» **Exercise objective**
The task calls for the line containing "[00:01:46.48]" and all later lines, through the end of the entries below, to be set down exactly and without pictures.

» **Recorded data**
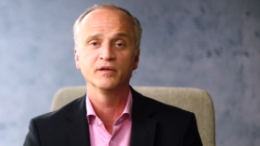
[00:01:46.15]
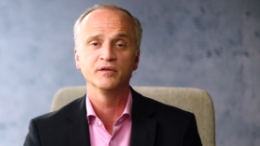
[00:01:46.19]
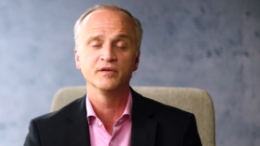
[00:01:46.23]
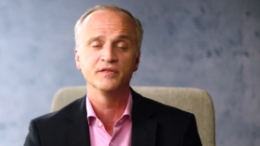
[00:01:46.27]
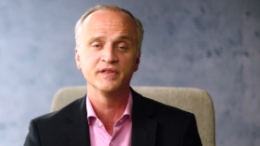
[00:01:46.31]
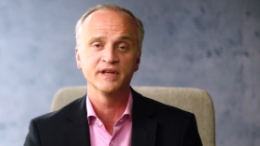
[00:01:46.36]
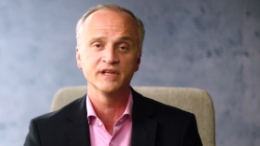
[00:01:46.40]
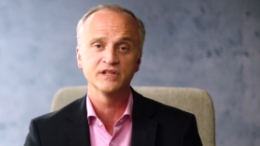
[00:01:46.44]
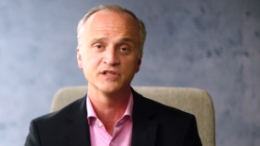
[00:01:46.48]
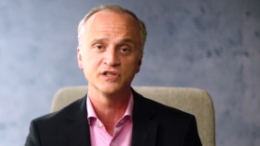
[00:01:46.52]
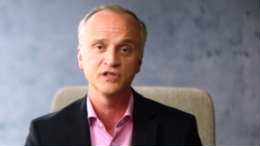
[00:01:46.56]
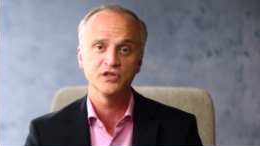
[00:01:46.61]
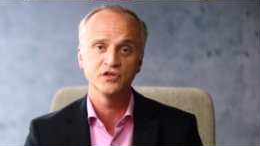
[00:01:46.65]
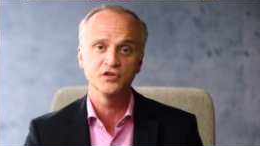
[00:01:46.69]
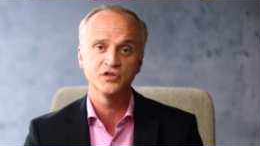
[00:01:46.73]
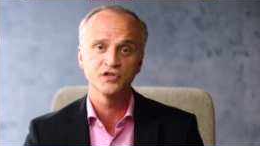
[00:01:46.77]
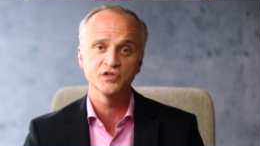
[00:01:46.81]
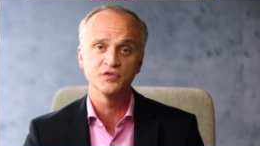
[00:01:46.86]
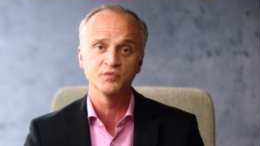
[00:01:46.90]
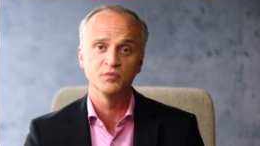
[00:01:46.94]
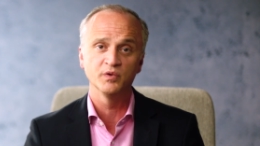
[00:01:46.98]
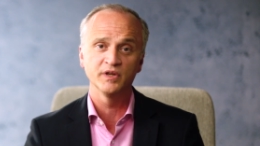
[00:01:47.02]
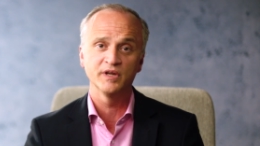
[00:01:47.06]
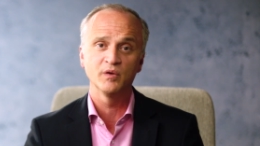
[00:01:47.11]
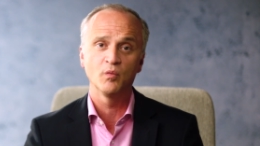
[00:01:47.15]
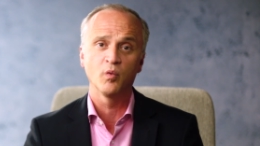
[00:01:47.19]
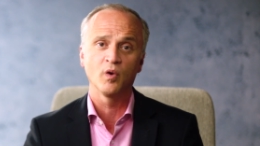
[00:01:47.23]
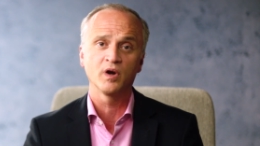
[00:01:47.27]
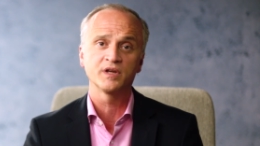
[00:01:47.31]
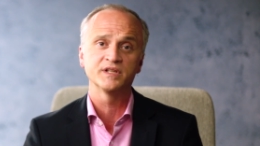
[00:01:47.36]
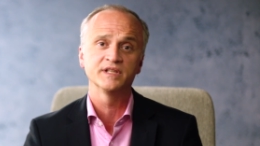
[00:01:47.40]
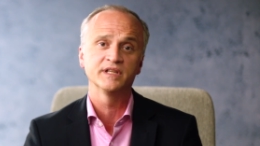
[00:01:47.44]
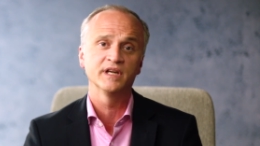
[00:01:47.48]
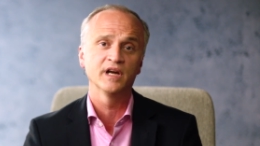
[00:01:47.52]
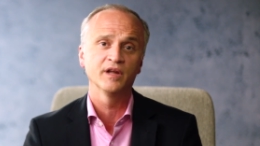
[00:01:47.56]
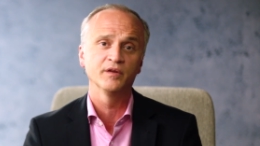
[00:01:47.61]
other things, and you just really
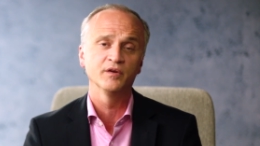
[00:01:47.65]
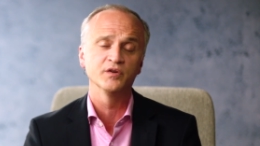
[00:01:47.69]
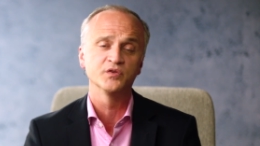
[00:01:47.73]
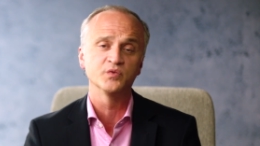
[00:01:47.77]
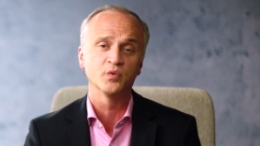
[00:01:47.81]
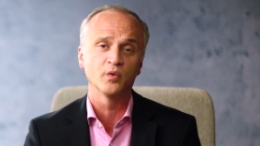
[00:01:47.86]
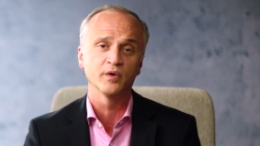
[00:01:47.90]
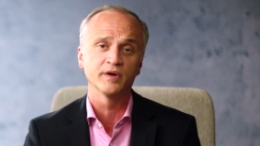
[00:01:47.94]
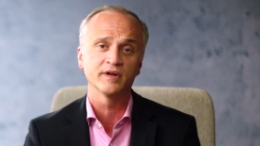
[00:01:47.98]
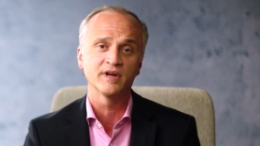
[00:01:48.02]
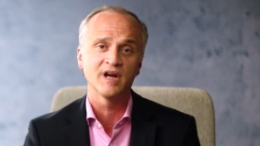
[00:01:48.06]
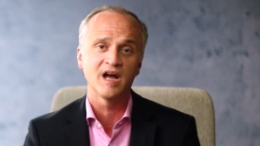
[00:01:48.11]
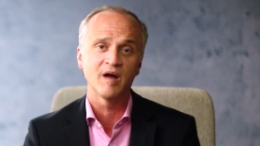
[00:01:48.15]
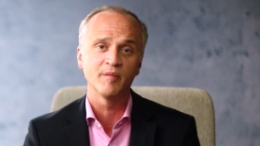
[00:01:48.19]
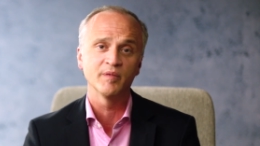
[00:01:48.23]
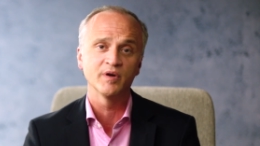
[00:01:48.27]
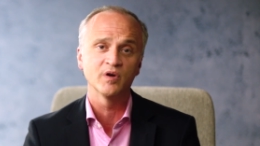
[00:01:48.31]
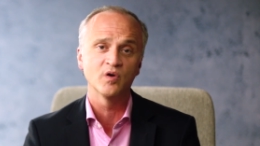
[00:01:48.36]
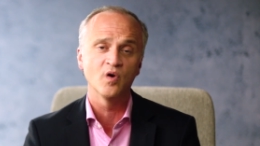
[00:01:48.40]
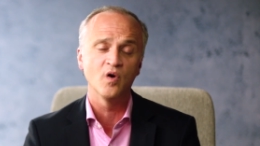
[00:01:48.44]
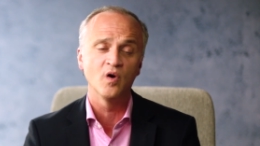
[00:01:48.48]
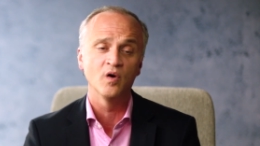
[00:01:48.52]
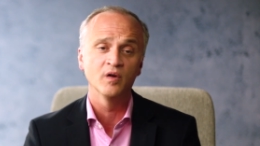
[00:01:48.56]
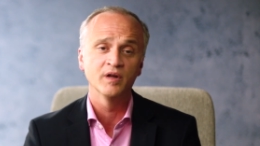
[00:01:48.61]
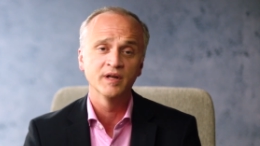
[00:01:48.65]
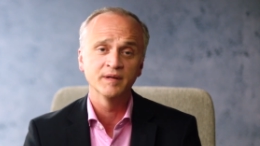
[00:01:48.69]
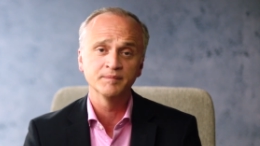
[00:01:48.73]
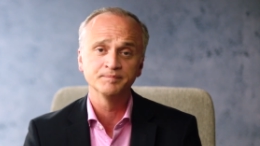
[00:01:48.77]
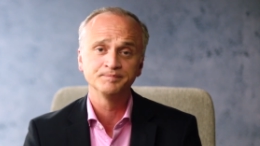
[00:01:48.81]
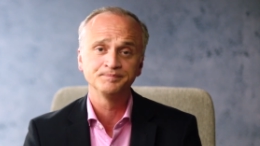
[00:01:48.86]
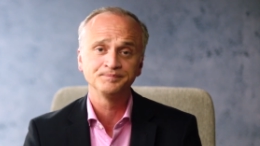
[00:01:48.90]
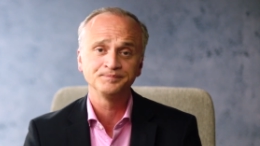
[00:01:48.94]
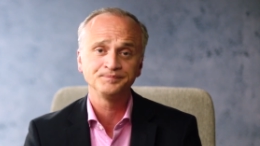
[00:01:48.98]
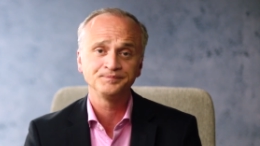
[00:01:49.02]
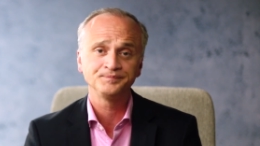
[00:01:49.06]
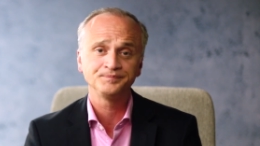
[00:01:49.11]
work together toward a common goal.
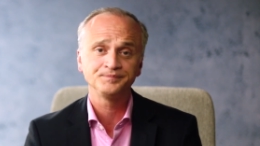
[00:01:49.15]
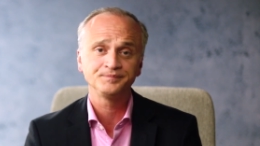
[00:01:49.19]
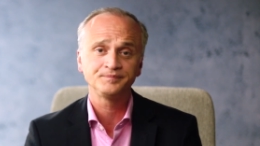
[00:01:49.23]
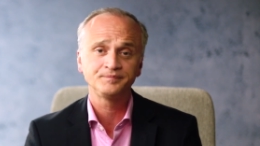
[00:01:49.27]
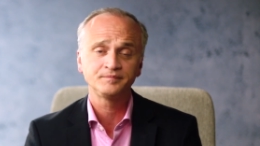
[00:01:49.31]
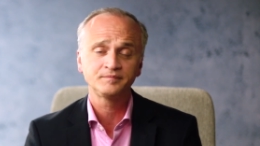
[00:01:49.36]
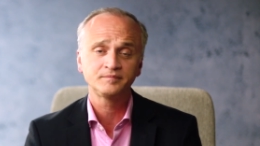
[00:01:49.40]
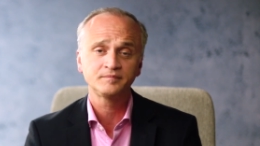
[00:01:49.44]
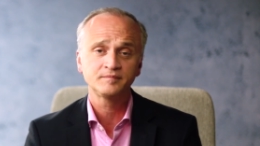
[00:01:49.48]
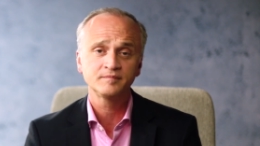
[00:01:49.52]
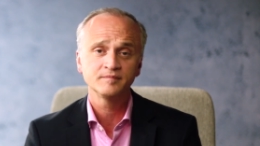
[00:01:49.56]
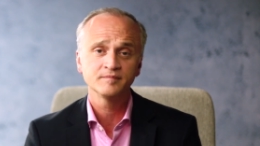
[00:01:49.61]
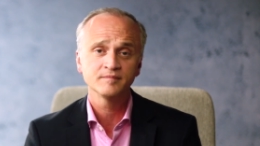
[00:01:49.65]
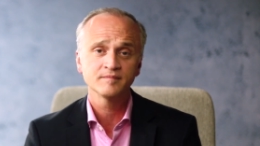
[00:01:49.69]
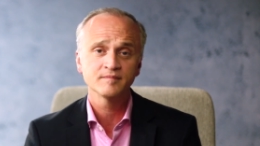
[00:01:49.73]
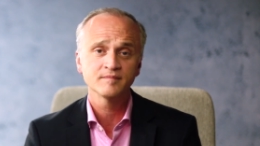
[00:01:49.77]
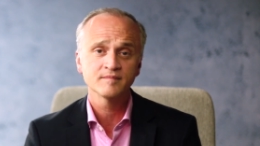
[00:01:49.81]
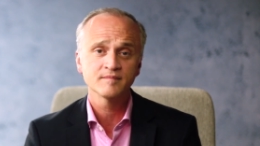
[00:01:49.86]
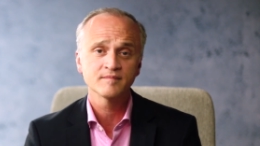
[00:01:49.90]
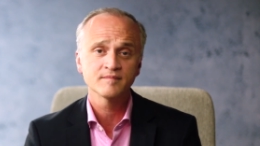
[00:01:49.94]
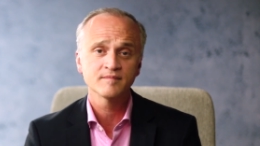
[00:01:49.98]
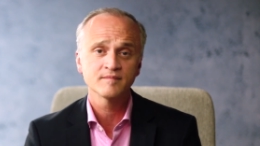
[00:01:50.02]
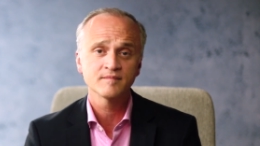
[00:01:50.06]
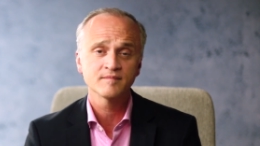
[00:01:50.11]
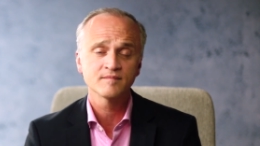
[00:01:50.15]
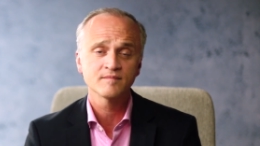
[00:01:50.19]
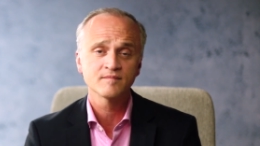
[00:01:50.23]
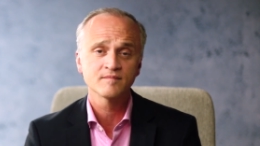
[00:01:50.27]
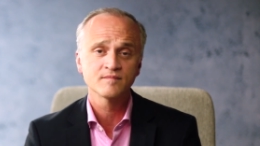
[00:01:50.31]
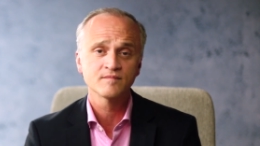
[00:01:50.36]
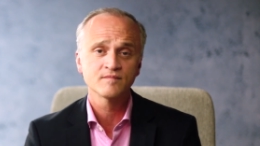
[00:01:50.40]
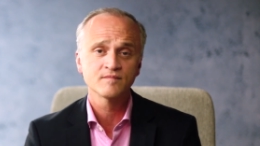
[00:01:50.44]
Cut.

» **Reply**
[00:01:46.48]
[00:01:46.52]
[00:01:46.56]
[00:01:46.61]
[00:01:46.65]
[00:01:46.69]
[00:01:46.73]
[00:01:46.77]
[00:01:46.81]
[00:01:46.86]
[00:01:46.90]
[00:01:46.94]
[00:01:46.98]
[00:01:47.02]
[00:01:47.06]
[00:01:47.11]
[00:01:47.15]
[00:01:47.19]
[00:01:47.23]
[00:01:47.27]
[00:01:47.31]
[00:01:47.36]
[00:01:47.40]
[00:01:47.44]
[00:01:47.48]
[00:01:47.52]
[00:01:47.56]
[00:01:47.61]
other things, and you just really
[00:01:47.65]
[00:01:47.69]
[00:01:47.73]
[00:01:47.77]
[00:01:47.81]
[00:01:47.86]
[00:01:47.90]
[00:01:47.94]
[00:01:47.98]
[00:01:48.02]
[00:01:48.06]
[00:01:48.11]
[00:01:48.15]
[00:01:48.19]
[00:01:48.23]
[00:01:48.27]
[00:01:48.31]
[00:01:48.36]
[00:01:48.40]
[00:01:48.44]
[00:01:48.48]
[00:01:48.52]
[00:01:48.56]
[00:01:48.61]
[00:01:48.65]
[00:01:48.69]
[00:01:48.73]
[00:01:48.77]
[00:01:48.81]
[00:01:48.86]
[00:01:48.90]
[00:01:48.94]
[00:01:48.98]
[00:01:49.02]
[00:01:49.06]
[00:01:49.11]
work together toward a common goal.
[00:01:49.15]
[00:01:49.19]
[00:01:49.23]
[00:01:49.27]
[00:01:49.31]
[00:01:49.36]
[00:01:49.40]
[00:01:49.44]
[00:01:49.48]
[00:01:49.52]
[00:01:49.56]
[00:01:49.61]
[00:01:49.65]
[00:01:49.69]
[00:01:49.73]
[00:01:49.77]
[00:01:49.81]
[00:01:49.86]
[00:01:49.90]
[00:01:49.94]
[00:01:49.98]
[00:01:50.02]
[00:01:50.06]
[00:01:50.11]
[00:01:50.15]
[00:01:50.19]
[00:01:50.23]
[00:01:50.27]
[00:01:50.31]
[00:01:50.36]
[00:01:50.40]
[00:01:50.44]
Cut.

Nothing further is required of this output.